Stored data
▬▬▬▬▬▬

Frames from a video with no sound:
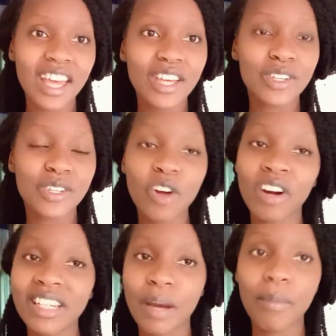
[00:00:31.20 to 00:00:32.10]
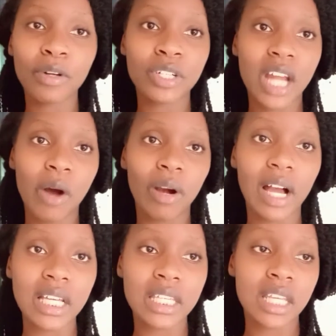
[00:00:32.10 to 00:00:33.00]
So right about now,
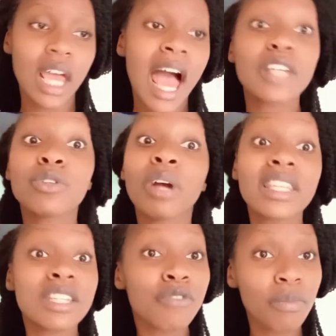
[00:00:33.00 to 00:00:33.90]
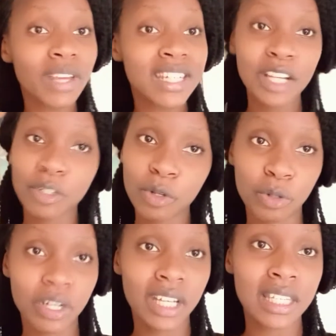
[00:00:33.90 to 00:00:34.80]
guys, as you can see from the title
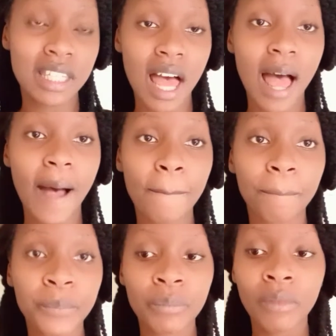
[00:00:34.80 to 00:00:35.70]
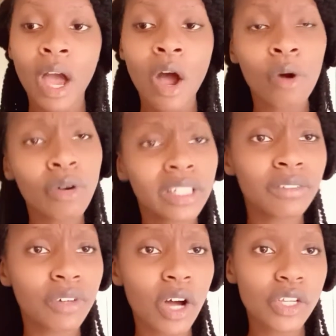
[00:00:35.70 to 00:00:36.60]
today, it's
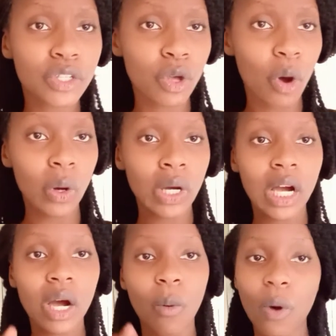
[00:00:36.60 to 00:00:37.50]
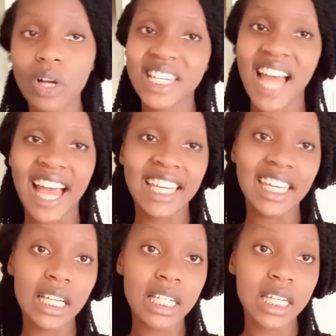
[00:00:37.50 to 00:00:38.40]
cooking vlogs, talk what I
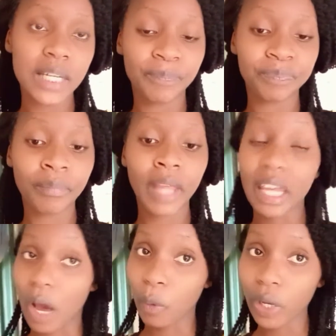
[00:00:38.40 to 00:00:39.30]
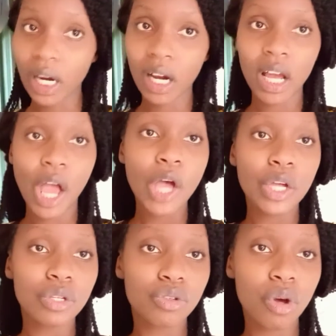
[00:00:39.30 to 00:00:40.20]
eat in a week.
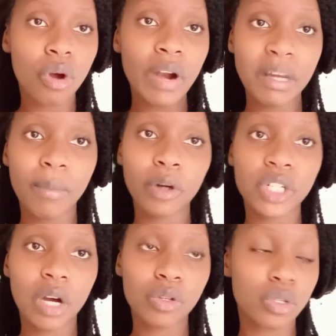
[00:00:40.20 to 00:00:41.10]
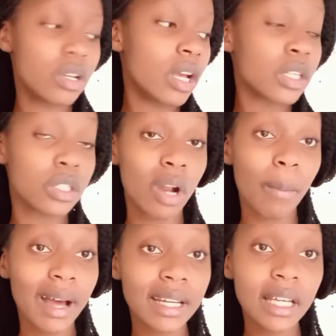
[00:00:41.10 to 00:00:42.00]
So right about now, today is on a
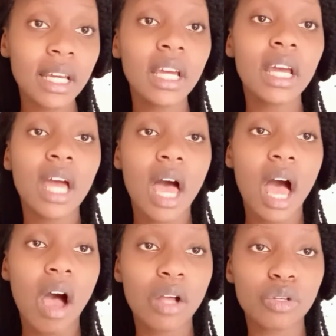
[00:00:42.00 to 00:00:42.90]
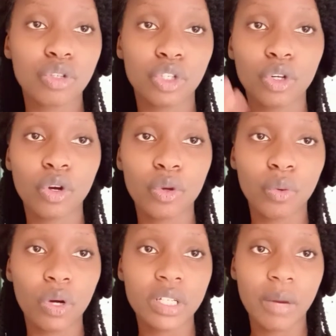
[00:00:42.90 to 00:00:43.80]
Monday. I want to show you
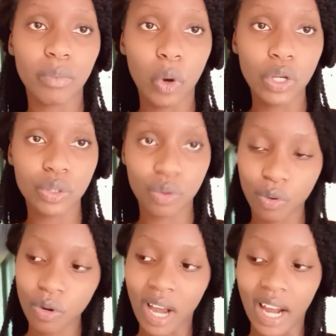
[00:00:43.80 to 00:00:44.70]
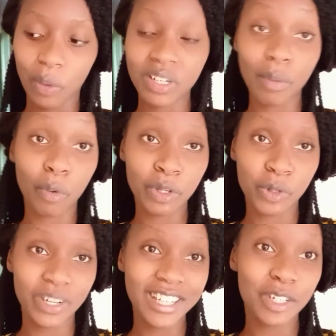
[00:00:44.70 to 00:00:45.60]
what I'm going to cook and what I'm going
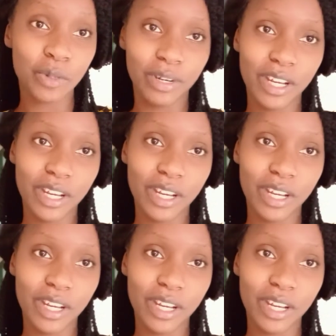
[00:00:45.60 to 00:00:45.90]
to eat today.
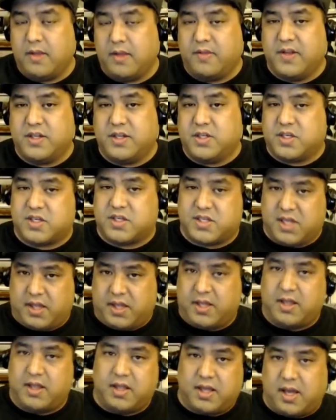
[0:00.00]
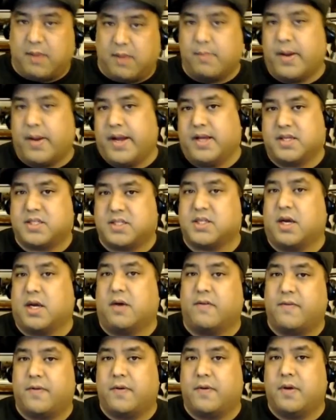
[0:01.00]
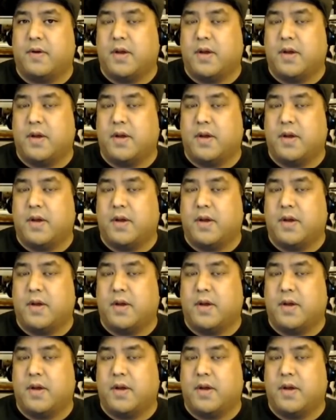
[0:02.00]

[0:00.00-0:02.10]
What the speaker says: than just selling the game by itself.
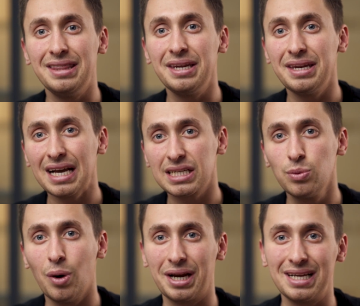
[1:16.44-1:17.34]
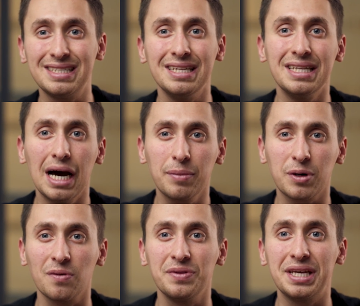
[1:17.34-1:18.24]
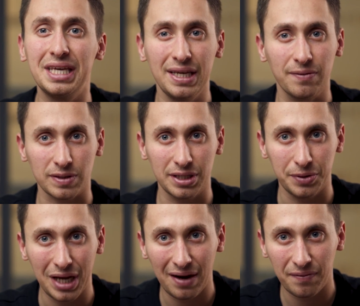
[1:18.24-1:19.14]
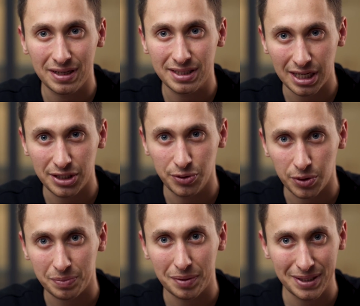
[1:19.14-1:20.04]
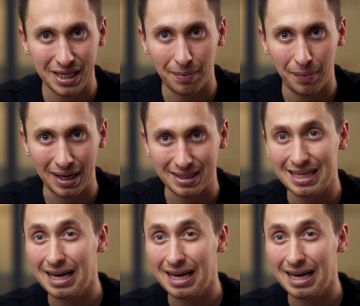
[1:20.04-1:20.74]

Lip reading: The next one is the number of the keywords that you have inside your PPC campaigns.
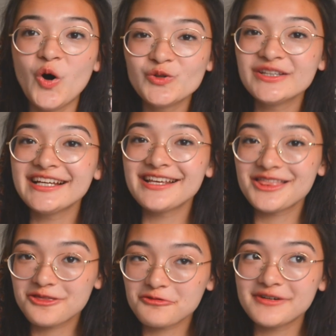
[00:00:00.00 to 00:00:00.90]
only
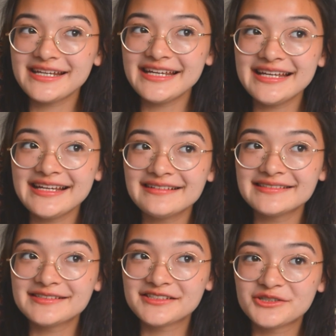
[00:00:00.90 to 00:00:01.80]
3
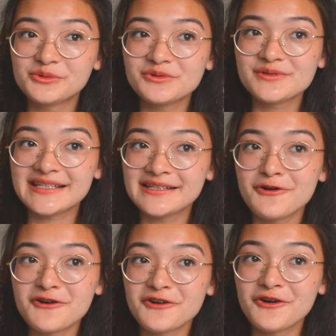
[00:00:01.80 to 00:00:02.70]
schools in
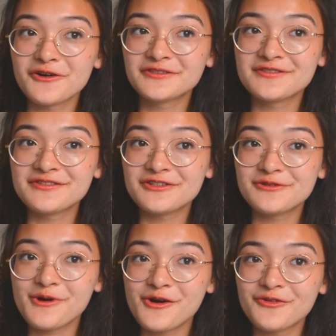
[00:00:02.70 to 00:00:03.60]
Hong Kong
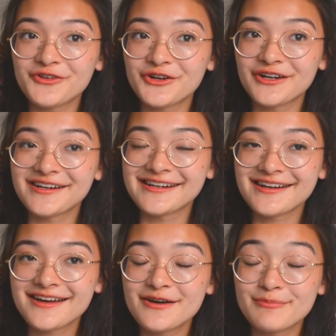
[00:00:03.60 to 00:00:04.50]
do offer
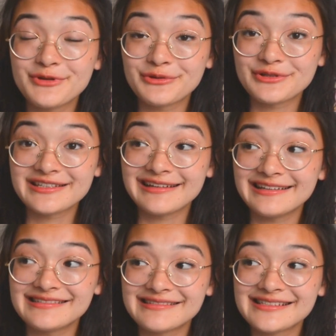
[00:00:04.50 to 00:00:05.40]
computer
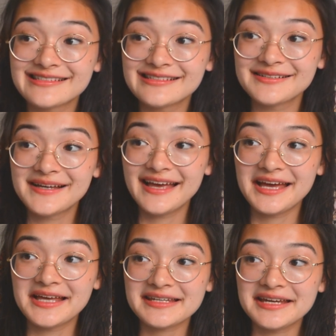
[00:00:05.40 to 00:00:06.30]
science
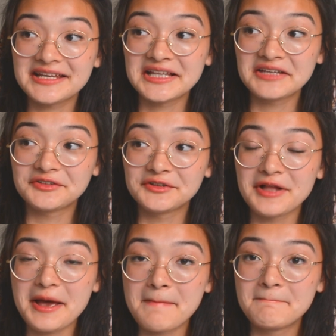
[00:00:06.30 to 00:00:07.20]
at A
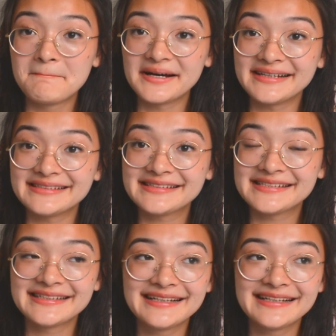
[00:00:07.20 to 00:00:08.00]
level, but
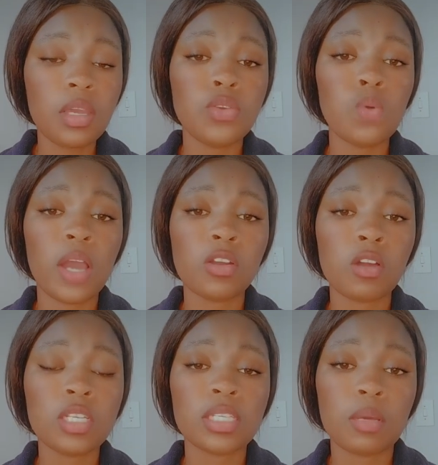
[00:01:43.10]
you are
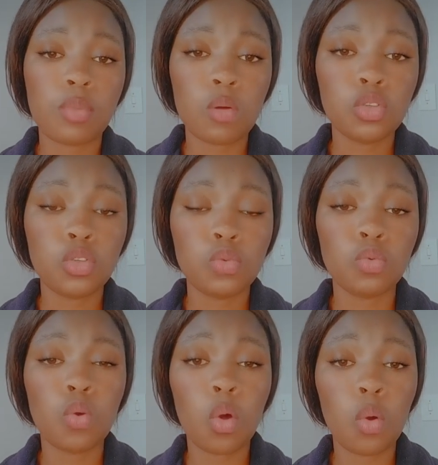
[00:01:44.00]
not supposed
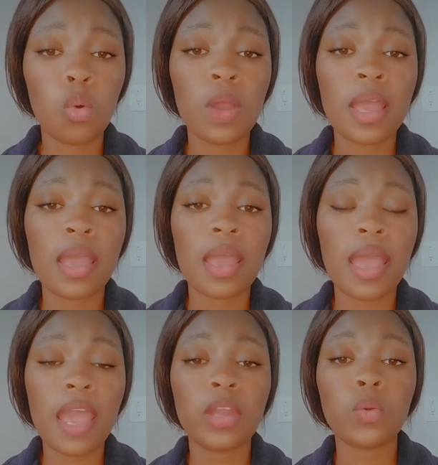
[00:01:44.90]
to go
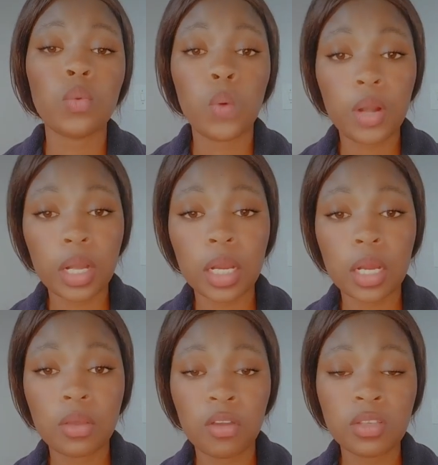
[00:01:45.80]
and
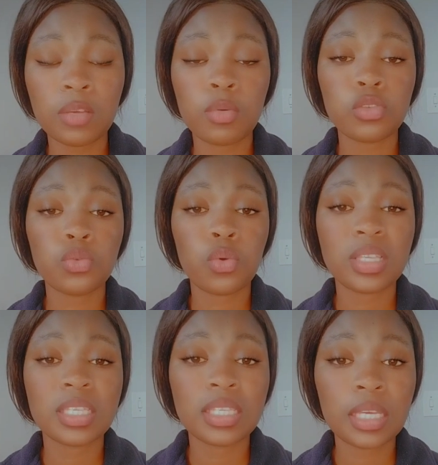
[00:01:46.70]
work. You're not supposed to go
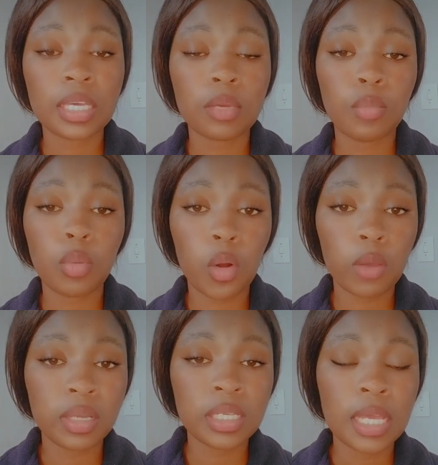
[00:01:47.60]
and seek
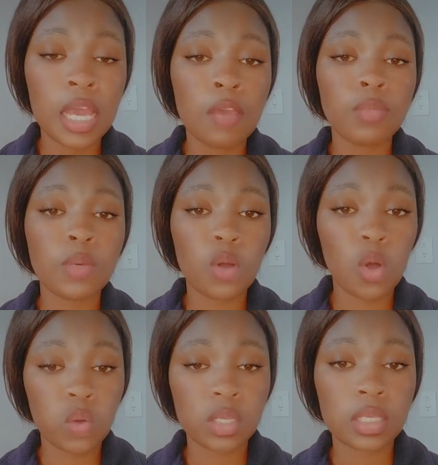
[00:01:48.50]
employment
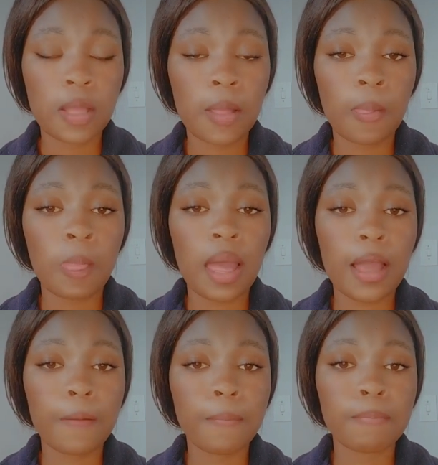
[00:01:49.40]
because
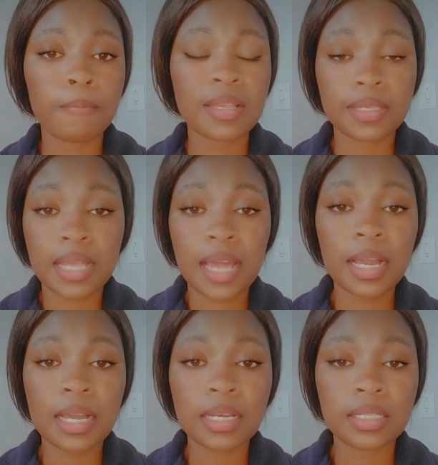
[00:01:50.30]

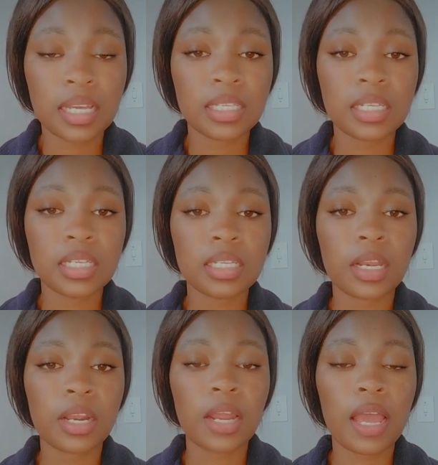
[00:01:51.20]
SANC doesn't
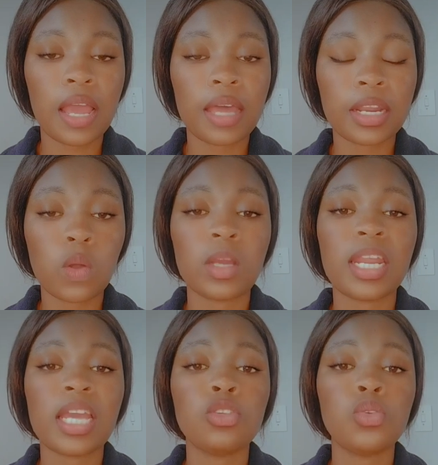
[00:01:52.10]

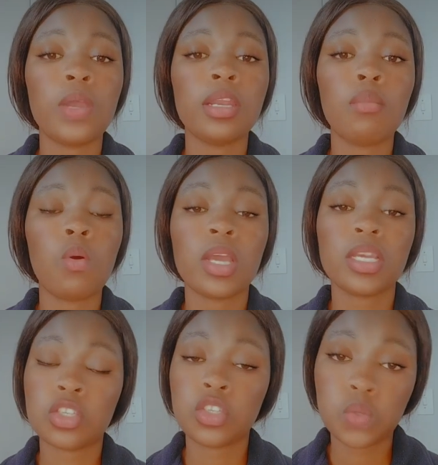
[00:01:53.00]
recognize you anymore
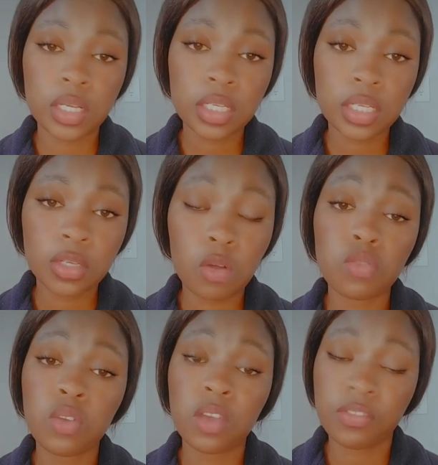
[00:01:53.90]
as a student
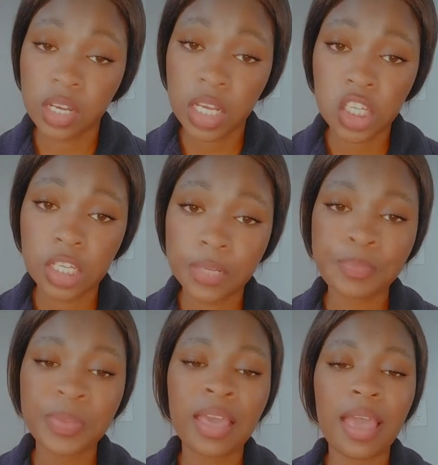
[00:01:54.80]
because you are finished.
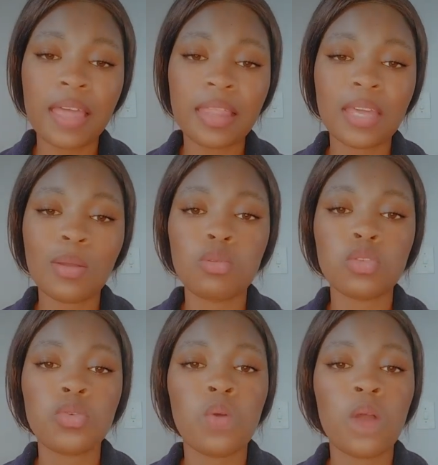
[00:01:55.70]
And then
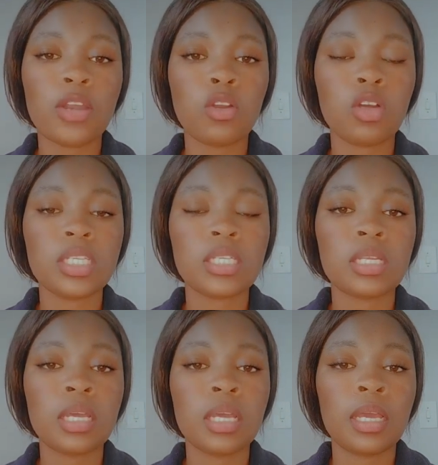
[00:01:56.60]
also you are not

▬▬▬▬▬▬

- Problem to solve -
Every line from the one with "[00:00:42.90 to 00:00:43.80]" through the one with "[1:17.34-1:18.24]" is to be reproduced exactly as written above, and the pictures are to be dropped.

- Exercise answer -
[00:00:42.90 to 00:00:43.80]
Monday. I want to show you
[00:00:43.80 to 00:00:44.70]
[00:00:44.70 to 00:00:45.60]
what I'm going to cook and what I'm going
[00:00:45.60 to 00:00:45.90]
to eat today.
[0:00.00]
[0:01.00]
[0:02.00]

[0:00.00-0:02.10]
What the speaker says: than just selling the game by itself.
[1:16.44-1:17.34]
[1:17.34-1:18.24]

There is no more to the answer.